# Control de tono de 2 vias probado



## jcs110903 (Sep 30, 2011)

Este circuito es de fácil construcción, los integrados que utiliza con de bajo costo, se trata de 2 operacionales dobles similares a la LM 358, 082, 072, 1458, 4558, etc. Con un consumo de 70mA a 100mA y una tensión de simética de 12v. Es decir que no hace falta amplificar la corriente de los zener. Le recomiendo si vas a soldar con pistola calentar la misma fuera del impreso y luego soldar para evitar levantar las venas o que el campo magnético dañe el integrado. Se pueden usar dos integrados diferentes ya que cada uno trabaja la mitad para cada canal buscando que los dos canales se oigan parejo, porque no todos los integrados trabajan igual.




PCB



Conponentes en la placa


----------



## yuccez (Oct 3, 2011)

dos tonos??? agudos y graves me imagino


----------



## jcs110903 (Oct 4, 2011)

si positivo control de bajos y agudos es muy bueno y tiene una ganacia 1: 10 saludos jorge si tienes alguna duda me lo informas y yo te ayudo


----------



## Mandrake (Oct 4, 2011)

jcs110903 dijo:


> . . . Le recomiendo si vas a soldar con pistola calentar la misma fuera del impreso y luego soldar para evitar levantar las venas o *que el campo magnético dañe el integrado* . . .



¿Estas vendiendo fruta?. Es el calor excesivo de una pistola de soldar, que puede dañar el chip de los integrados.

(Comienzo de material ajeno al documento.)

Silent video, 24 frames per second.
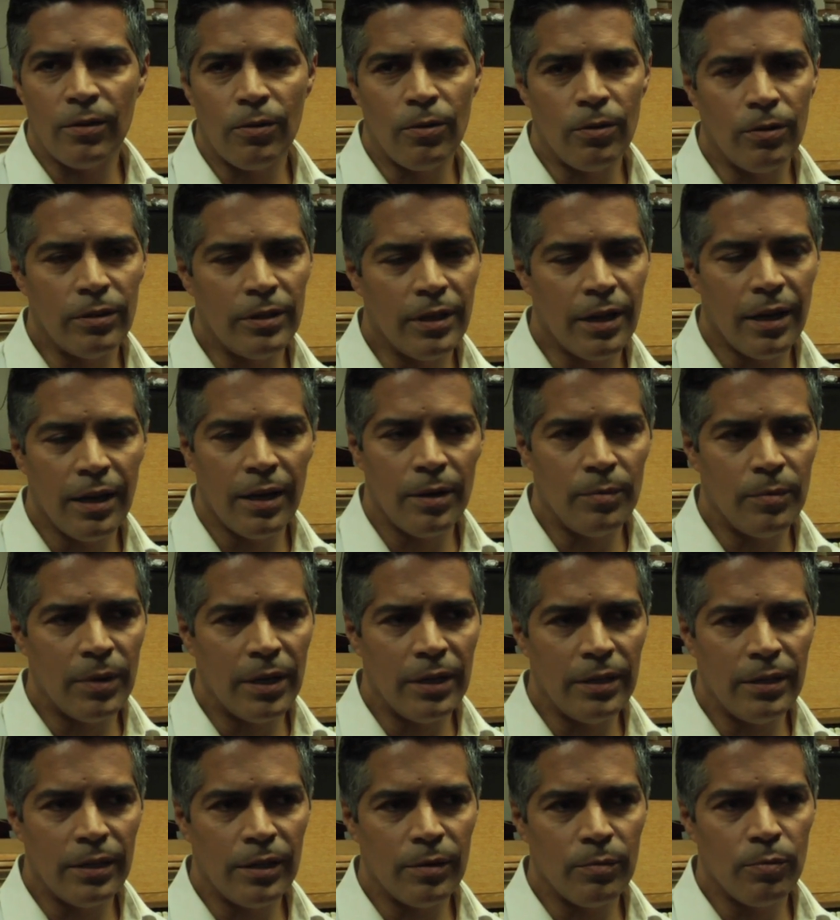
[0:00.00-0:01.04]
the whole time,
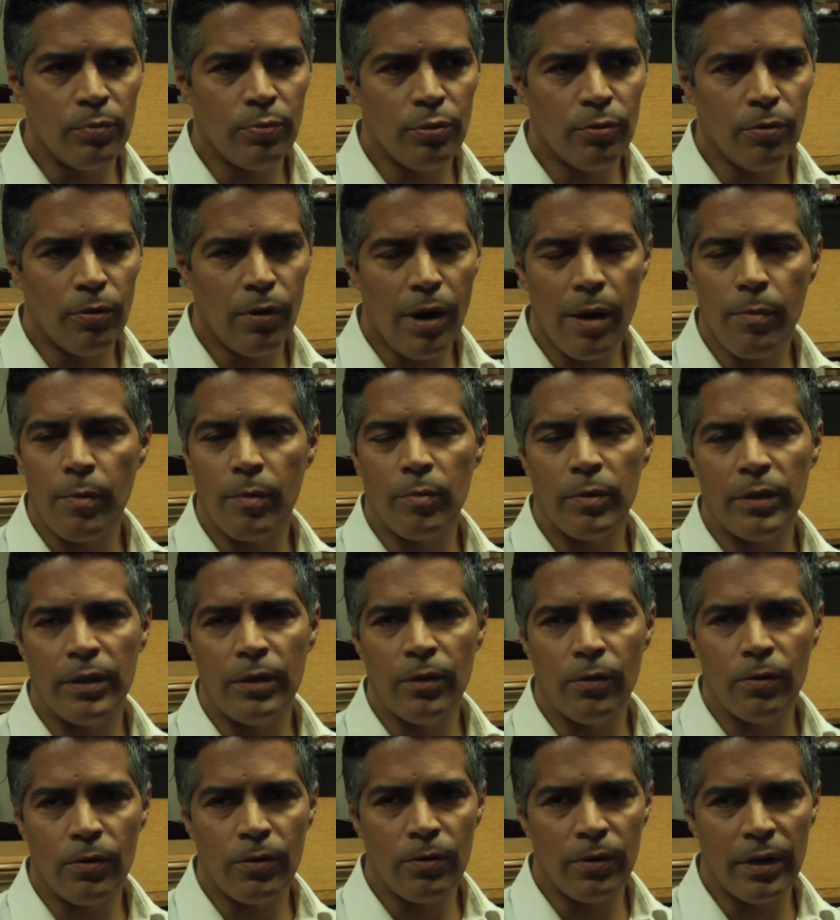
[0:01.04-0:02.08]
man, you could probably
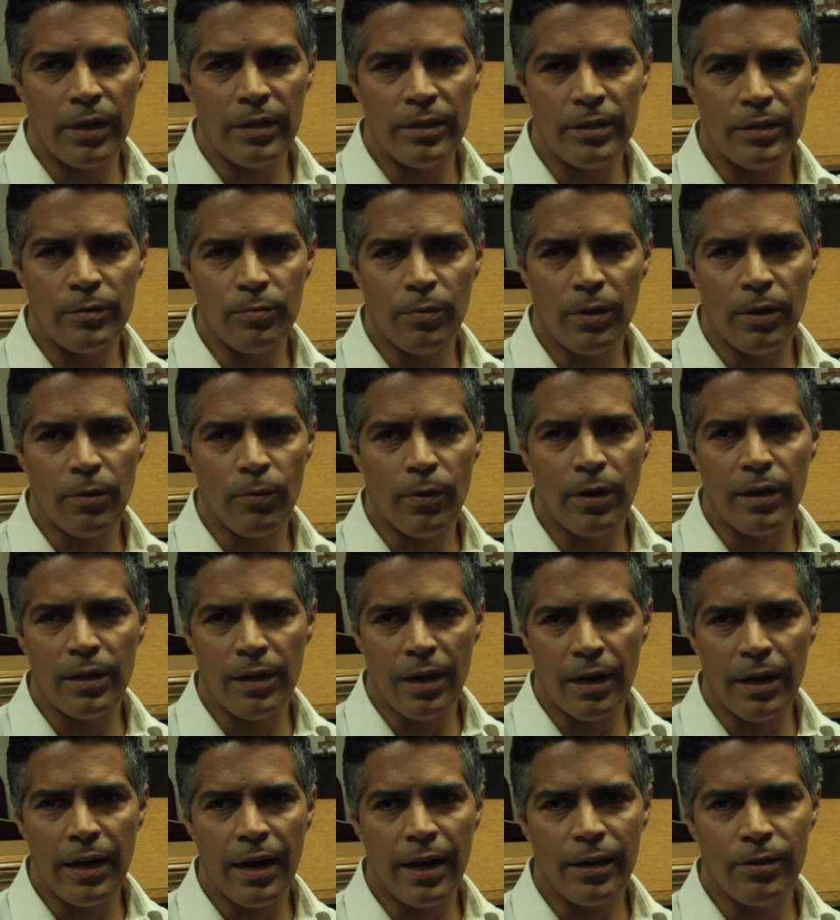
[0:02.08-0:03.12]
go crazy. It's probably why a
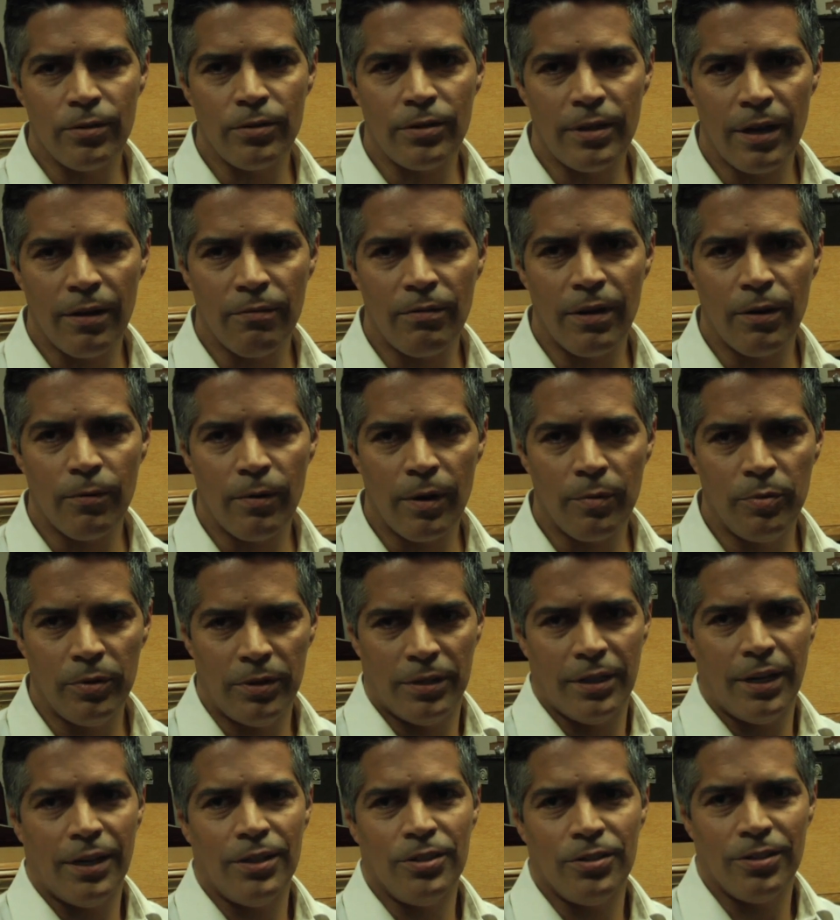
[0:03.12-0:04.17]
lot of actors have that
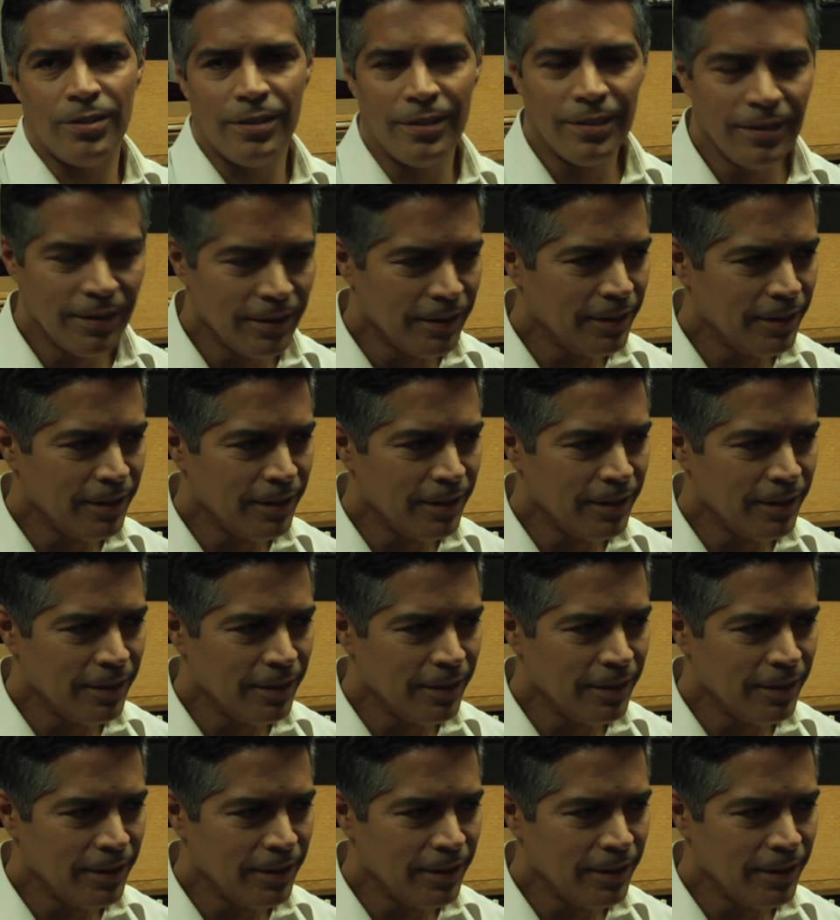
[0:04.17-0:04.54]
reputation.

Utilice mejor un cautin de 60W y aplique rapidamente la soldadura.


----------



## reMixer (Jun 17, 2018)

Usar una base de 8 pines tambien ayuda a no jorobar el integrado con el calor.
A propósito, por favor, conocen algun control de tono de 2 vias similar a este pero con fuente simple?
Es para un amplificador portatil, el pcb lo diseño yo. Gracias


----------



## pandacba (Jun 18, 2018)

Es muy simple, podes hacerlo de varias maneras, una de ellas creando una masa virtual
Es una de las formas más simples y que funciona correctamente





Esta es otra forma trabaja bien, necesita capacitores de buena capacidad(ya que es de media onda) 
Hay otra opción   con un operacional y dos transistores, pero no tengo a mano el esquema


----------



## antoito (Jun 18, 2018)

Podría estar interesado, pero...
¿Cuál sería el aumento/disminución de db del controll de tonos?.
Parece que el pcb tiene  mas componentes que el esquema, ¿Podrías poner el pcb real al esquema y numerar los componentes?.
gracias.


----------



## DOSMETROS (Jun 18, 2018)

antoito dijo:


> ¿Cuál sería el aumento/disminución de db del controll de tonos?.





jcs110903 dijo:


> control de bajos y agudos es muy bueno y tiene una ganacia 1: 10


 
Yo veo un componente mas por canal , además de las dos resistencias y los zeners de la alimentación que son lógicas


----------



## antoito (Jun 21, 2018)

Bueno, llevo toda la mañana con el esquema y el PCB y hay cosas que no capto, ya estoy mareado de tanto analizar. Será la edad.
En el esquema no figura la unión desde la patilla 7 del integrado al punto de unión de las resistencias de 10K y 22K, cosa que sí figura en el PCB.
Quizás la salida del integrado, pata 6, sea un puente y no una resistencia, ya que sólo está unida a la resistencia de 33K, en el PCB, cuando debería de estar unida, además, al condensador de 2,2 nf.
No aprecio utilidad alguna en los dos zener y sus resistencias, ya que se supone que se alimentará directamente de la fuente del previo, además no figuran en el esquema.
Ruego analicen mis comentarios, ya que estoy interesado en su realización, para un mini-previo de lámparas que tengo.


----------



## pandacba (Jun 21, 2018)

Si falta la unión de las dos R a la salida del operacional en el esquema pero esta correcto en el pcb? cuál es el problema?
Estas viendo muy mal la salida del pin 6 pasa por debjajo de la Rde 47k que va a masa y al pin5 luego se ve  una resistencia horizontal hacia la izquierda eso si es un puente y llega la unión de la R de 33K y de C de 2n2...
Si te da tanto trabajo porque no buscas otro? hay millones en el foro y en la red


----------



## antoito (Jun 21, 2018)

Gracias por tu interés.
Lógicamente me iré a otro sitio a buscar otro.
Leyendo la contestación anterior y ésta, ya maliciaba que algo así sería la contestación-respuesta-ayuda por vuestra parte.
Por cierto, en el PCB del pin 6 sólo sale a una sóla resistencia.
Una y no más, Santo Tomás.


----------



## reMixer (Jun 21, 2018)

Si no hay sonido a la salida, tal vez el voltaje de referencia en una de las entradas del op-amp, no esta recibiendo la tensión debida. Una vez me paso eso, con una fuente simple y una pcb universal, no hacia contacto y no sonaba, me volvi loco midiendo y buscando.


----------